🤖 AI Summary
This study addresses the limitations of current hate speech detection systems, which often rely on opaque content removal mechanisms that lack interpretability and risk infringing on freedom of expression. To overcome these challenges, the authors propose an innovative hybrid approach that integrates large language models with a manually curated multilingual (English, French, and Greek) hate lexicon. The method employs a dual-pipeline architecture to separately identify identity-denigrating terms and group-targeted content, enhanced by context-aware evaluation and term disambiguation to produce grounded, human-interpretable justifications for classification decisions. Experimental results demonstrate that this approach significantly outperforms pure large language model baselines in both detection accuracy and explanation quality, offering a more transparent and trustworthy framework for content moderation.
📝 Abstract
Hate, derogatory, and offensive speech remains a persistent challenge in online platforms and public discourse. While automated detection systems are widely used, most focus on censorship or removal, raising concerns for transparency and freedom of expression, and limiting opportunities to explain why content is harmful. To address these issues, explanatory approaches have emerged as a promising solution, aiming to make hate speech detection more transparent, accountable, and informative.

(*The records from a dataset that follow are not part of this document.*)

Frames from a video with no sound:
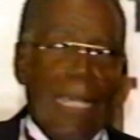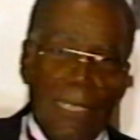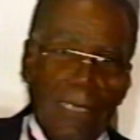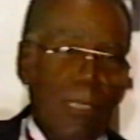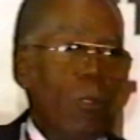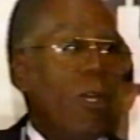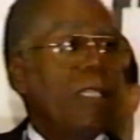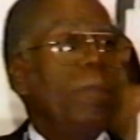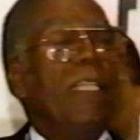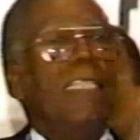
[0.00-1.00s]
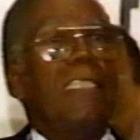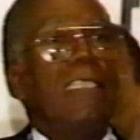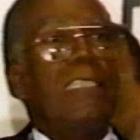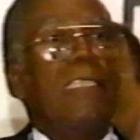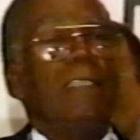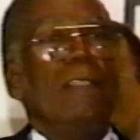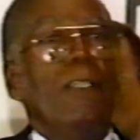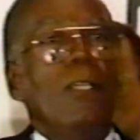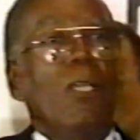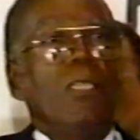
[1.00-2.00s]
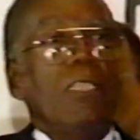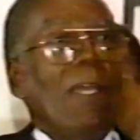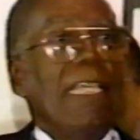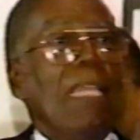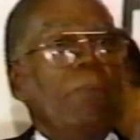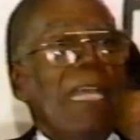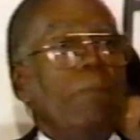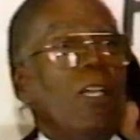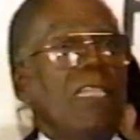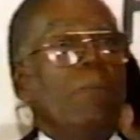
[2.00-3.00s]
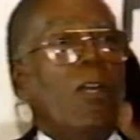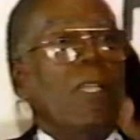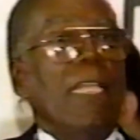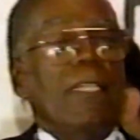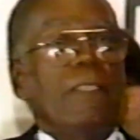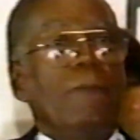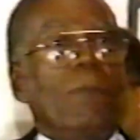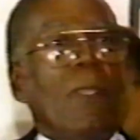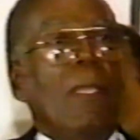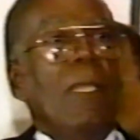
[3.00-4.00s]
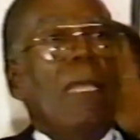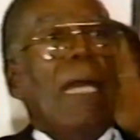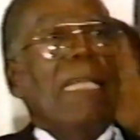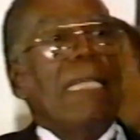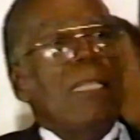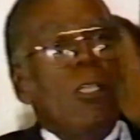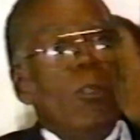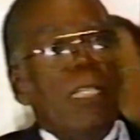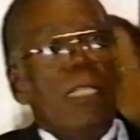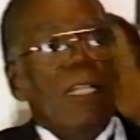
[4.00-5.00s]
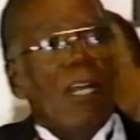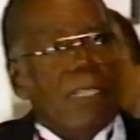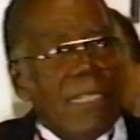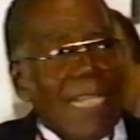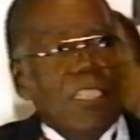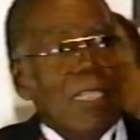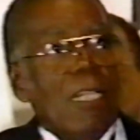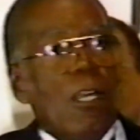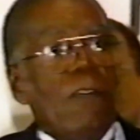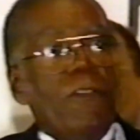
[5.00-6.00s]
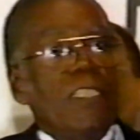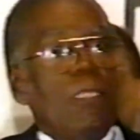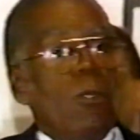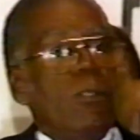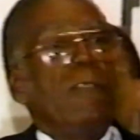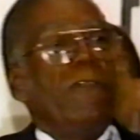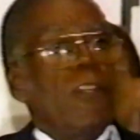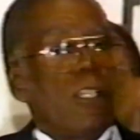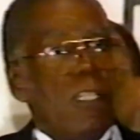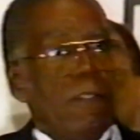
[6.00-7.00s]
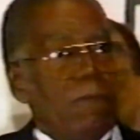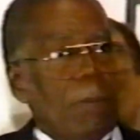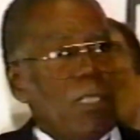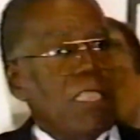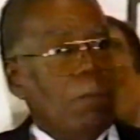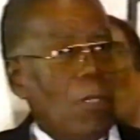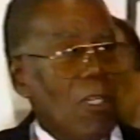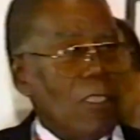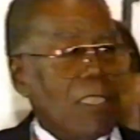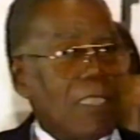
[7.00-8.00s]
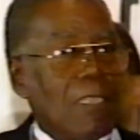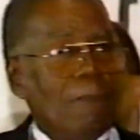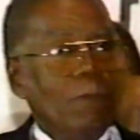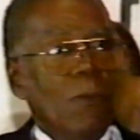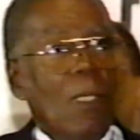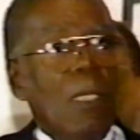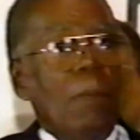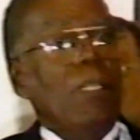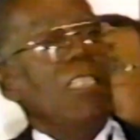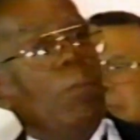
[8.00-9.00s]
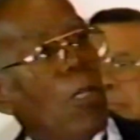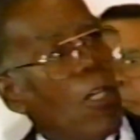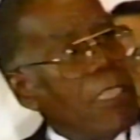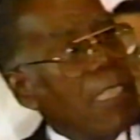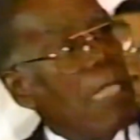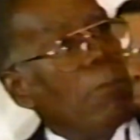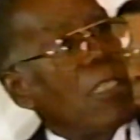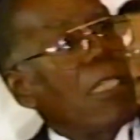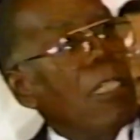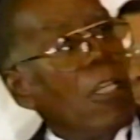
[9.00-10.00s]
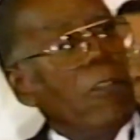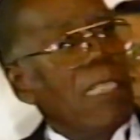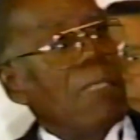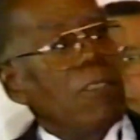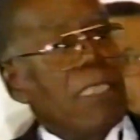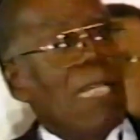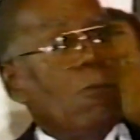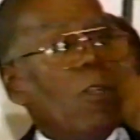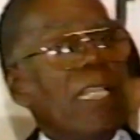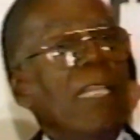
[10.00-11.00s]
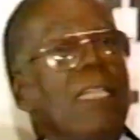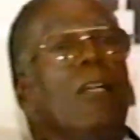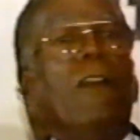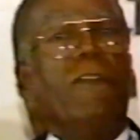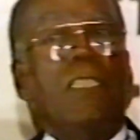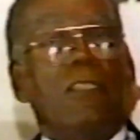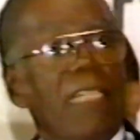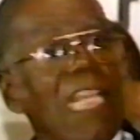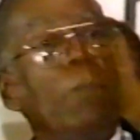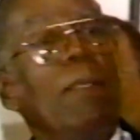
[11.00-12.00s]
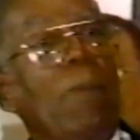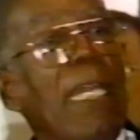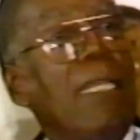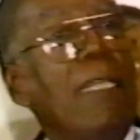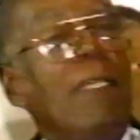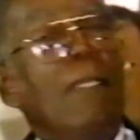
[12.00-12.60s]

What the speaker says: and in 2 other places. So I came back Monday morning, and I had to go to the national office to confer with Bishop Moss. Bishop Moore sent Brother Curry, that was then working in the office, to take me backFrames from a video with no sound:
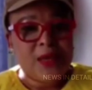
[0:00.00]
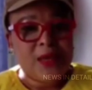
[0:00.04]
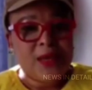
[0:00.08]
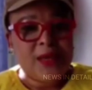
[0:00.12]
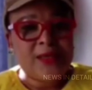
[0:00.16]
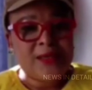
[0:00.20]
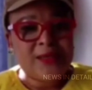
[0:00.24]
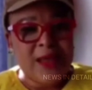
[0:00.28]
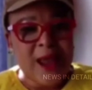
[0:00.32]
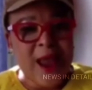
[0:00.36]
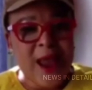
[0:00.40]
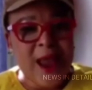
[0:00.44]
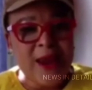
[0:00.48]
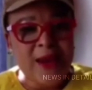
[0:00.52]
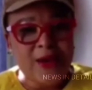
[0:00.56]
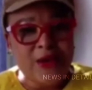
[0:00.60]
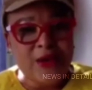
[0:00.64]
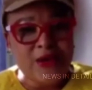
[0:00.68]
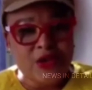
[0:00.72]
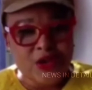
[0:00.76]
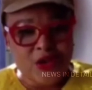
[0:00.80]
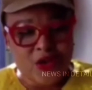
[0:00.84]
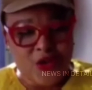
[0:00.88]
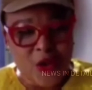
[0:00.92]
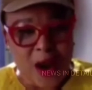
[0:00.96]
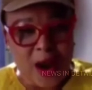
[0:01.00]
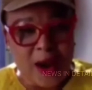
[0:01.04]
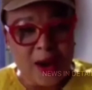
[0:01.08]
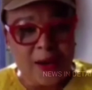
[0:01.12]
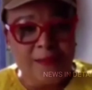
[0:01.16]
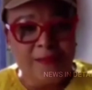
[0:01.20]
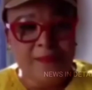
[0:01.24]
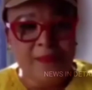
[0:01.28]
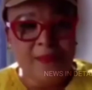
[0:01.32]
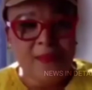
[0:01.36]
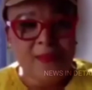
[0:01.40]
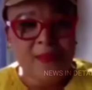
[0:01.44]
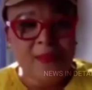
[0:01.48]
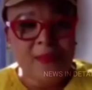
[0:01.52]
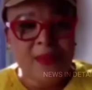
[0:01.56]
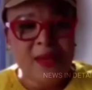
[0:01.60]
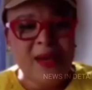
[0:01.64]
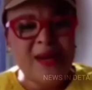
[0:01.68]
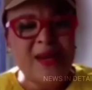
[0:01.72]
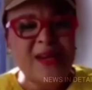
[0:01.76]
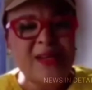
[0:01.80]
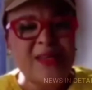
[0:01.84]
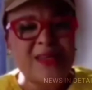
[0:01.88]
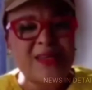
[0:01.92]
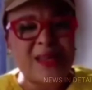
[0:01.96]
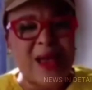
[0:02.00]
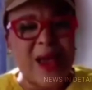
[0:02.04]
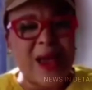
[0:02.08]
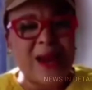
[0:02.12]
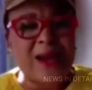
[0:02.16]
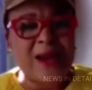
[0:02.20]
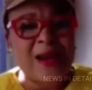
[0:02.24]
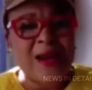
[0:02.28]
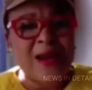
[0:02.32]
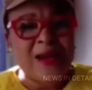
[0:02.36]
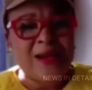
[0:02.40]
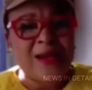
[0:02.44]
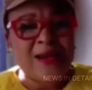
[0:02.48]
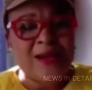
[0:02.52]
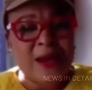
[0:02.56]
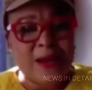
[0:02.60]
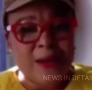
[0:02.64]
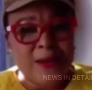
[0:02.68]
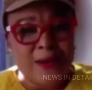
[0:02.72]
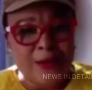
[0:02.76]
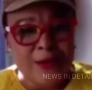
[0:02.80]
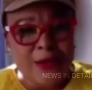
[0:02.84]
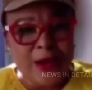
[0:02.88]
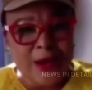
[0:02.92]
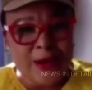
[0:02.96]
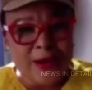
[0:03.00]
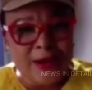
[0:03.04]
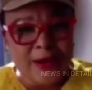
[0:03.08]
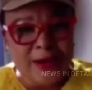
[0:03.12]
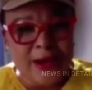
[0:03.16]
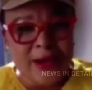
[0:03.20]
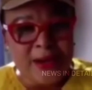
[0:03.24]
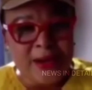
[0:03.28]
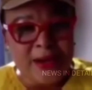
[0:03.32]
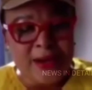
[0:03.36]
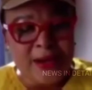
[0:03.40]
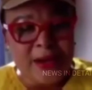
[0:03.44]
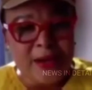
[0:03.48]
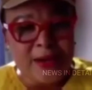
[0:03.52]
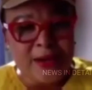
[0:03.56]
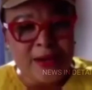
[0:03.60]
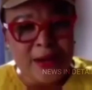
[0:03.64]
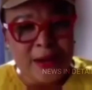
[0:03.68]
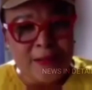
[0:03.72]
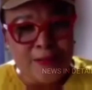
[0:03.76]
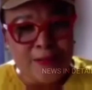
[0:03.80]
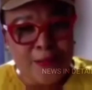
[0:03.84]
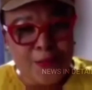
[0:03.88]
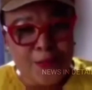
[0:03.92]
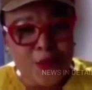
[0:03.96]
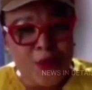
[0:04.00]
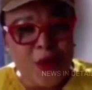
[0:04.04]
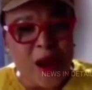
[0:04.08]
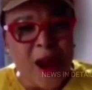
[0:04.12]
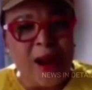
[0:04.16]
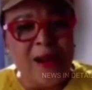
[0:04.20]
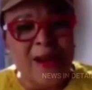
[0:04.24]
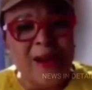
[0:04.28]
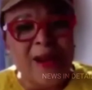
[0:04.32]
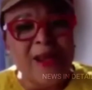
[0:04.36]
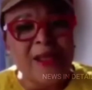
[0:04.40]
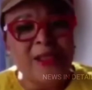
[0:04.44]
is a heinous crime. It is, and they, they, they, they, they broke an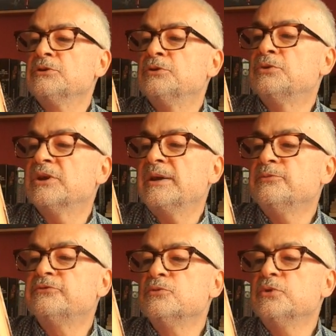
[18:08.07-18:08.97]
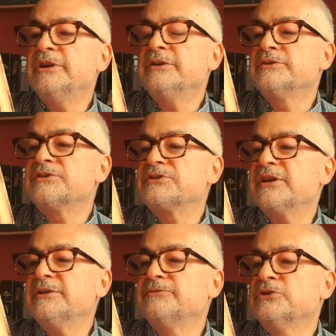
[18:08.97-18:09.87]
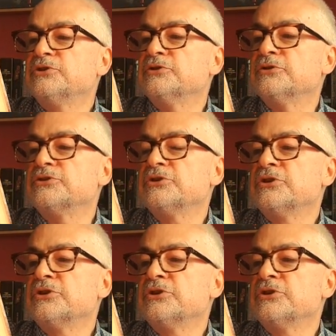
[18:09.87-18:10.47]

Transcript: who came for a week and stayed for good.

In this paper, we present a hybrid approach that combines Large Language Models (LLMs) with three newly created and curated vocabularies to detect and explain hate speech in English, French, and Greek. Our system captures both inherently derogatory expressions tied to identity characteristics and direct group-targeted content through two complementary pipelines: one that detects and disambiguates problematic terms using the curated vocabularies, and one that leverages LLMs as context-aware evaluators of group-targeting content. The outputs are fused into grounded explanations that clarify why content is flagged. Human evaluation shows that our hybrid approach is accurate, with high-quality explanations, outperforming LLM-only baselines.